PGijsbers commented 5 years ago

Hey, one of the openml-python devs here. I haven't heard of this happening before and can't reproduce it. I'll do my best to explain what seems to be happening.

Internally the package first downloads the arff file, then converts it to a pandas dataframe which is pickled to disk. The dataset.pkl.py3 file is not downloaded. It seems like the process is killed during the pickling process, as the file is created but it is corrupt. On subsequent loads, the package does not check for corrupt files and assumes that since there is a pickle file, it should use that instead of the arff file. This produces the EOF error.

I'd like for you to try two things:

  1. Run the script with everything still in cache, confirm you get the EOF error. Then delete the dataset.pkl.py3 file (and only that file, not other cached data from the datasets), run it again. This should prompt openml-python to pickle the arff file, but we can isolate it from the other download steps that would have happened before.
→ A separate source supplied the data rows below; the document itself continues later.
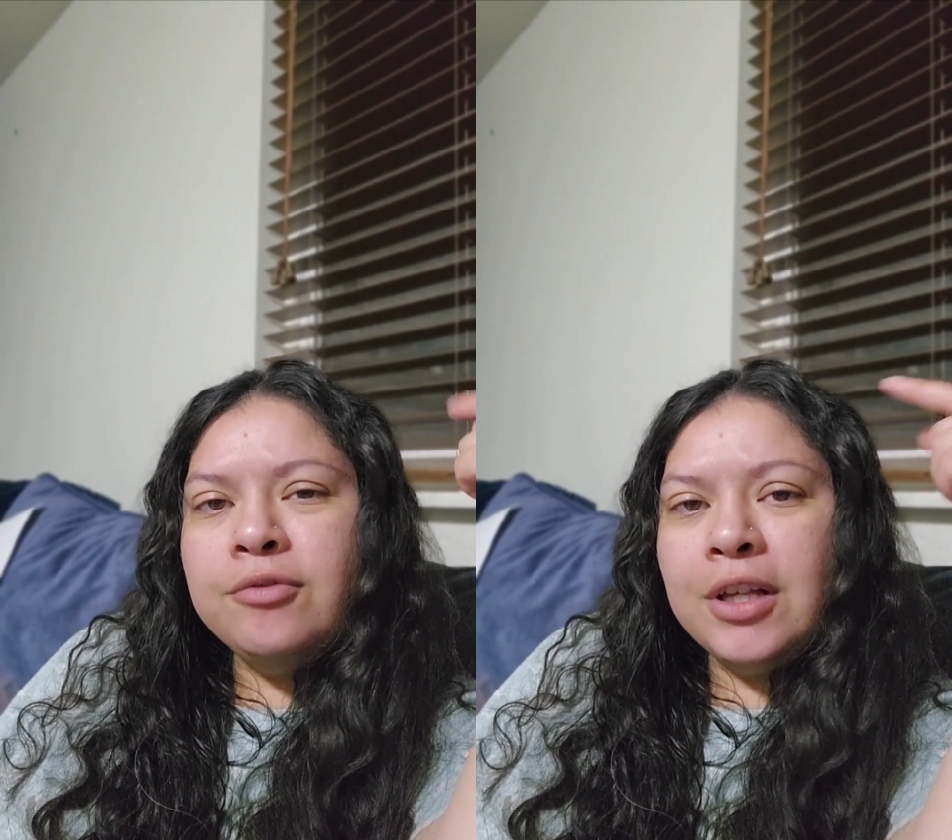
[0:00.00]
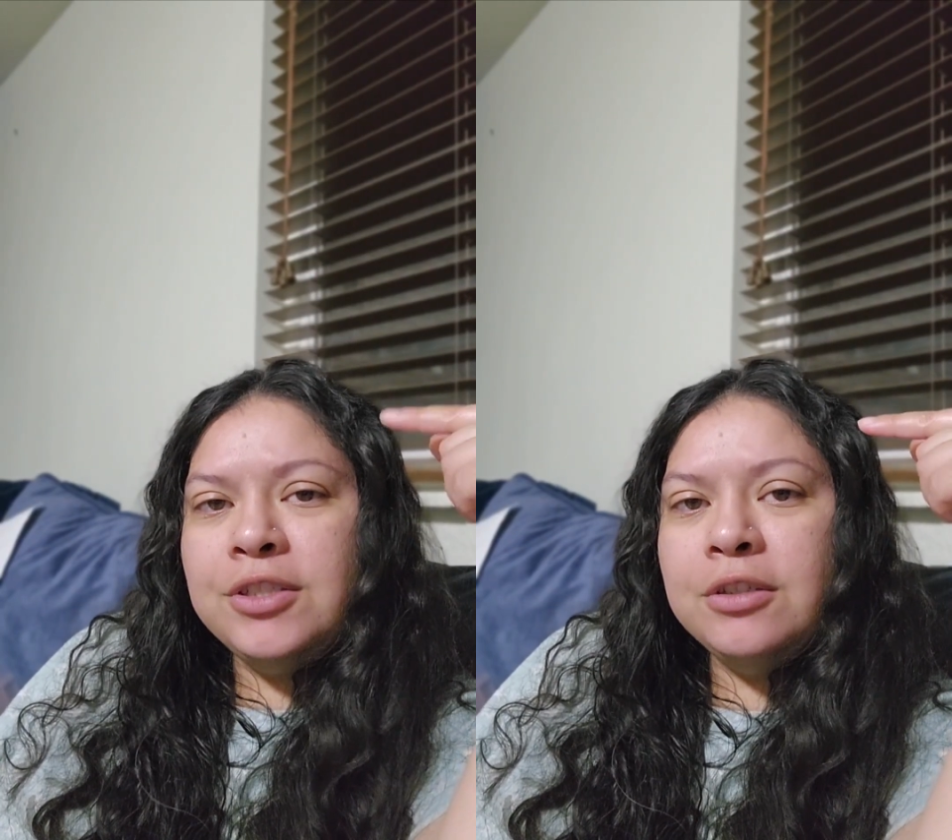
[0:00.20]

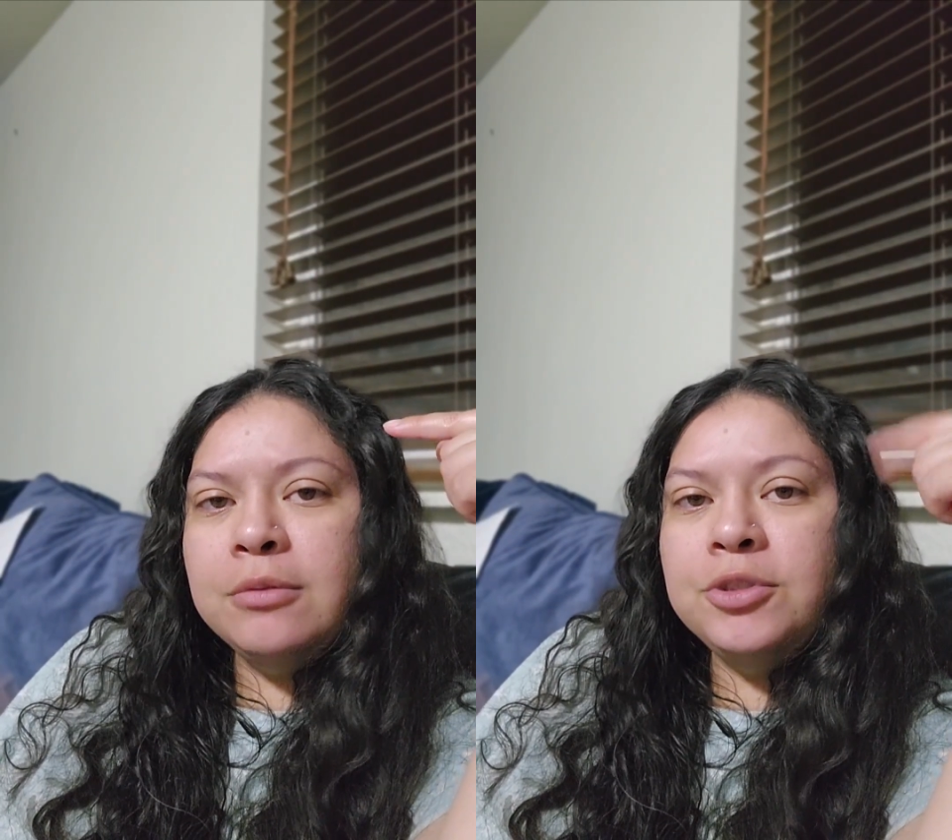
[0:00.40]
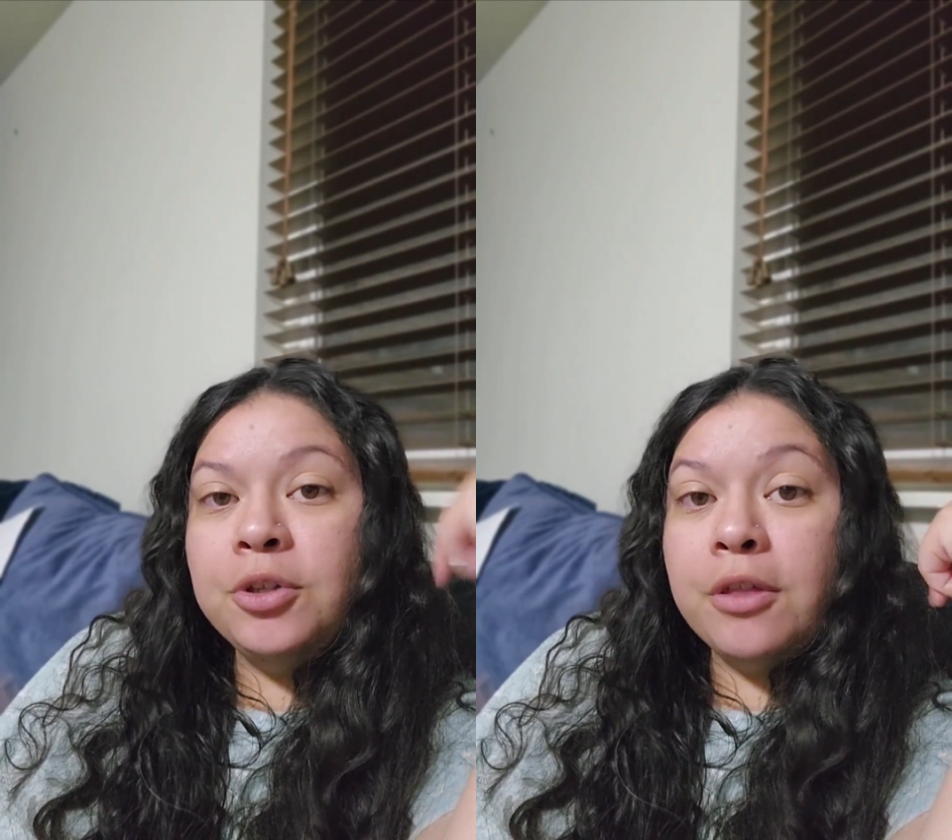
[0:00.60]

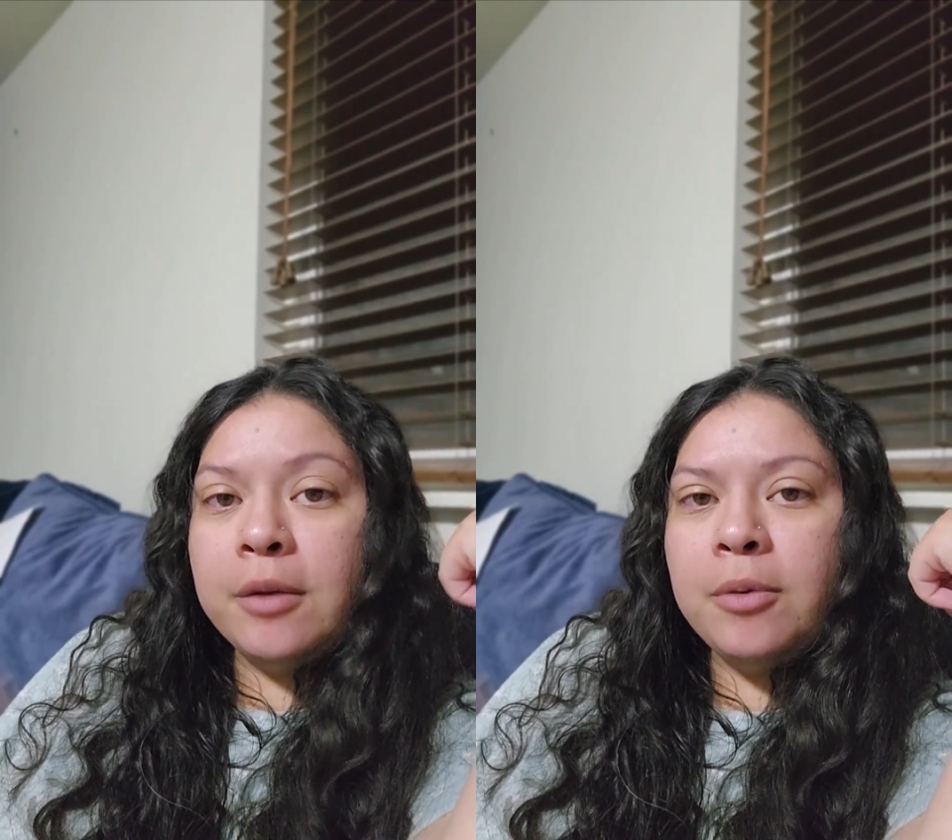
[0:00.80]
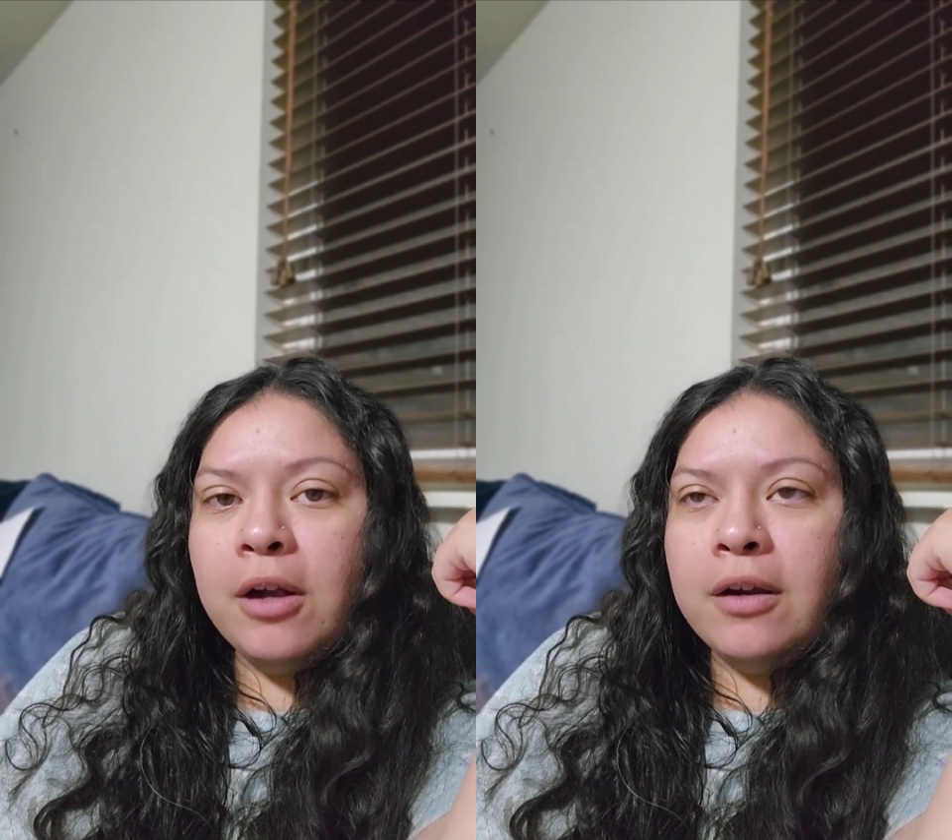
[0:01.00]
Flosstube show their
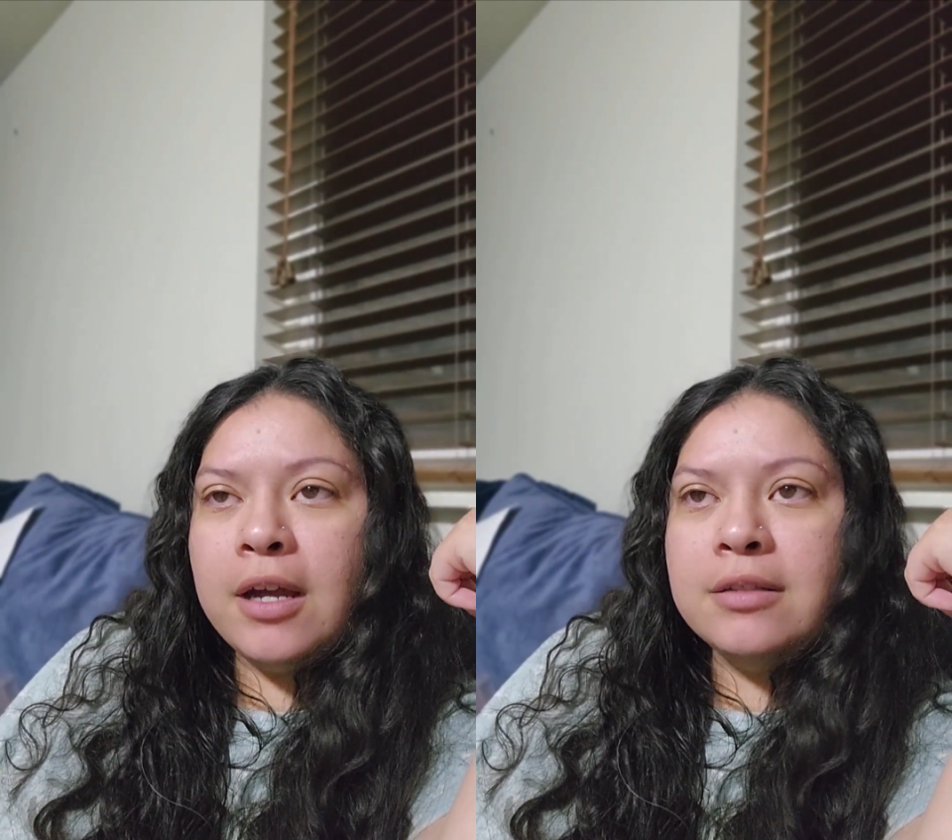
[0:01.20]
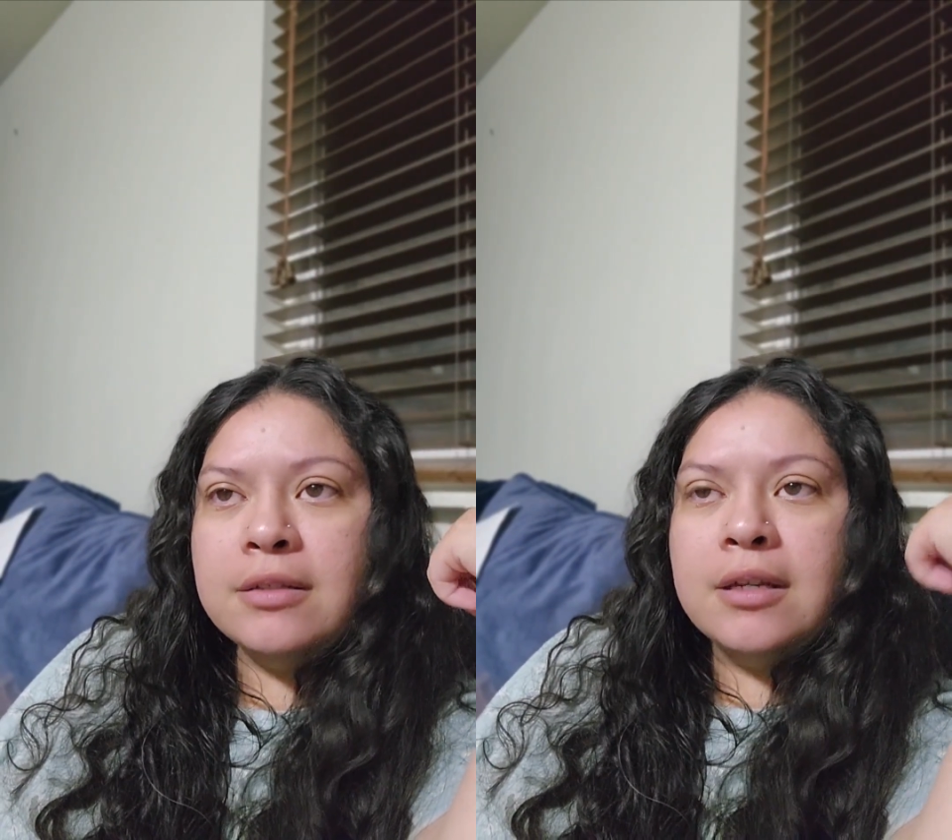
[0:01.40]

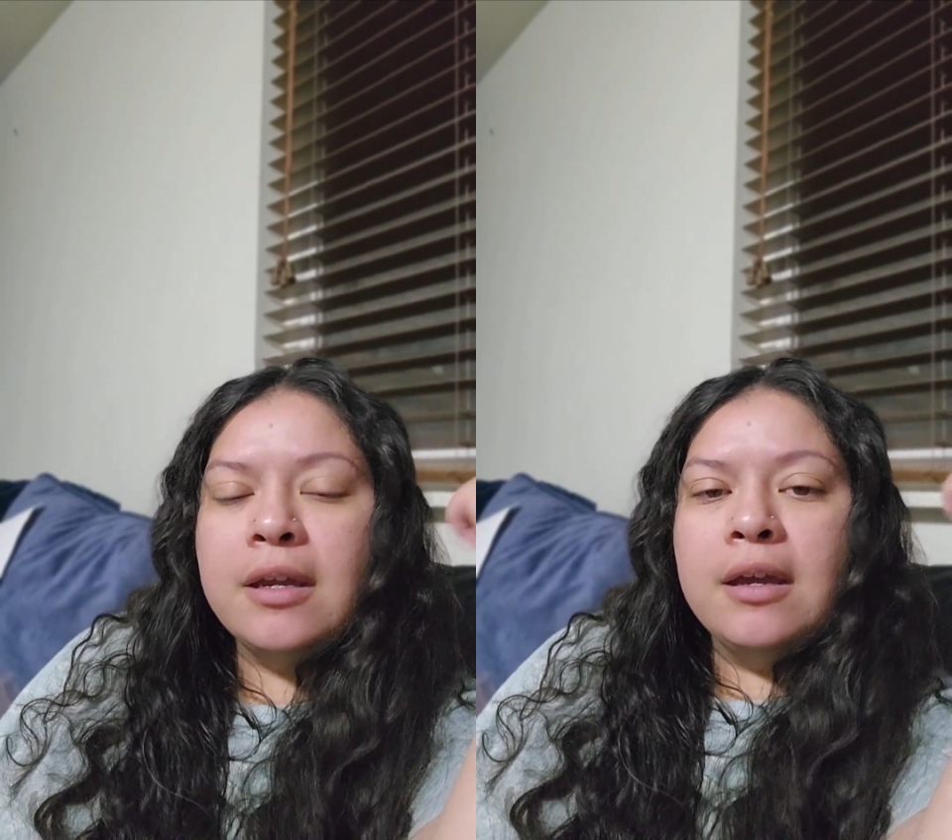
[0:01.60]
progress.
Please let me know if this still gives the sigkill or other errors.

  2. Download the dataset.pkl.py3 file from here, and place it in the cache directory (instead of the corrupt 0 byte file). Then run the script. The script should load the OpenMLDataset fine (so long as my package versions are similar enough to yours, which is a point of failure).

I'd also appreciate any information you're willing to share regarding your environment: OS, Python version, list of all installed python packages and versions and system specifications.
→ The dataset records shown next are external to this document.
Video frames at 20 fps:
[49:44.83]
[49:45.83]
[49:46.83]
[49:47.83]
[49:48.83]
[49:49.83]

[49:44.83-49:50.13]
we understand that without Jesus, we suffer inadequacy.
joaquinvanschoren commented 5 years ago

I just got to JADS and heard similar stories from multiple people. I am definitely not the only one experiencing this problem.

I didn't suggest you are :). I'm just trying to understand what may go wrong since I can't reproduce it locally.

Krulvis commented 5 years ago

I'd like for you to try two things:

1. Run the script with everything still in cache, confirm you get the `EOF` error. Then delete the `dataset.pkl.py3` file (and only that file, not other cached data from the datasets), run it again. This should prompt `openml-python` to pickle the `arff` file, but we can isolate it from the other download steps that would have happened before. Please let me know if this still gives the `sigkill` or other errors.

When I do this, I get the exact same output. I believe the problem originates from pickling the dataset as it is present on my system. After downloading (crashing), re-running and getting the EOF error, deleting the dataset.pkl.py3 and re-running. It gets killed again after a long runtime.

2. Download the `dataset.pkl.py3` file from [here](https://transfernow.net/84kq25p1raig), and place it in the cache directory (instead of the corrupt 0 byte file). Then run the script. The script should load the OpenMLDataset fine (so long as my package versions are similar enough to yours, which is a point of failure).

This temporary solution works fine. Which adds to the theory that the problem stems from pickling.

I'd also appreciate any information you're willing to share regarding your environment: OS, Python version, list of all installed python packages and versions and system specifications.

OS: Arch linux Python: 3.7.4 pip list: https://pastebin.com/t4sKXCg0

Also tested on Mac: OS: Mojave 10.14.6 Python: 3.7.4 pip list: https://pastebin.com/70SwMEyF

PGijsbers commented 5 years ago

Cool, thanks for the additional information and great to hear that replacing the file helps! Definitely isolated the issue to pickling to disk, then. Thanks for the additional information on your system, hopefully it will help us reproduce and fix the issue.

joaquinvanschoren commented 5 years ago

Thanks!

Here is a working environment (hope this helps to narrow it down): OS: Mojave 10.14.5 Python: 3.7.3 pip freeze: https://pastebin.com/WXJdnn31

joaquinvanschoren commented 4 years ago

We're looking into using arrow for caching instead of pickle. It is more reliable for large files and loads a lot faster.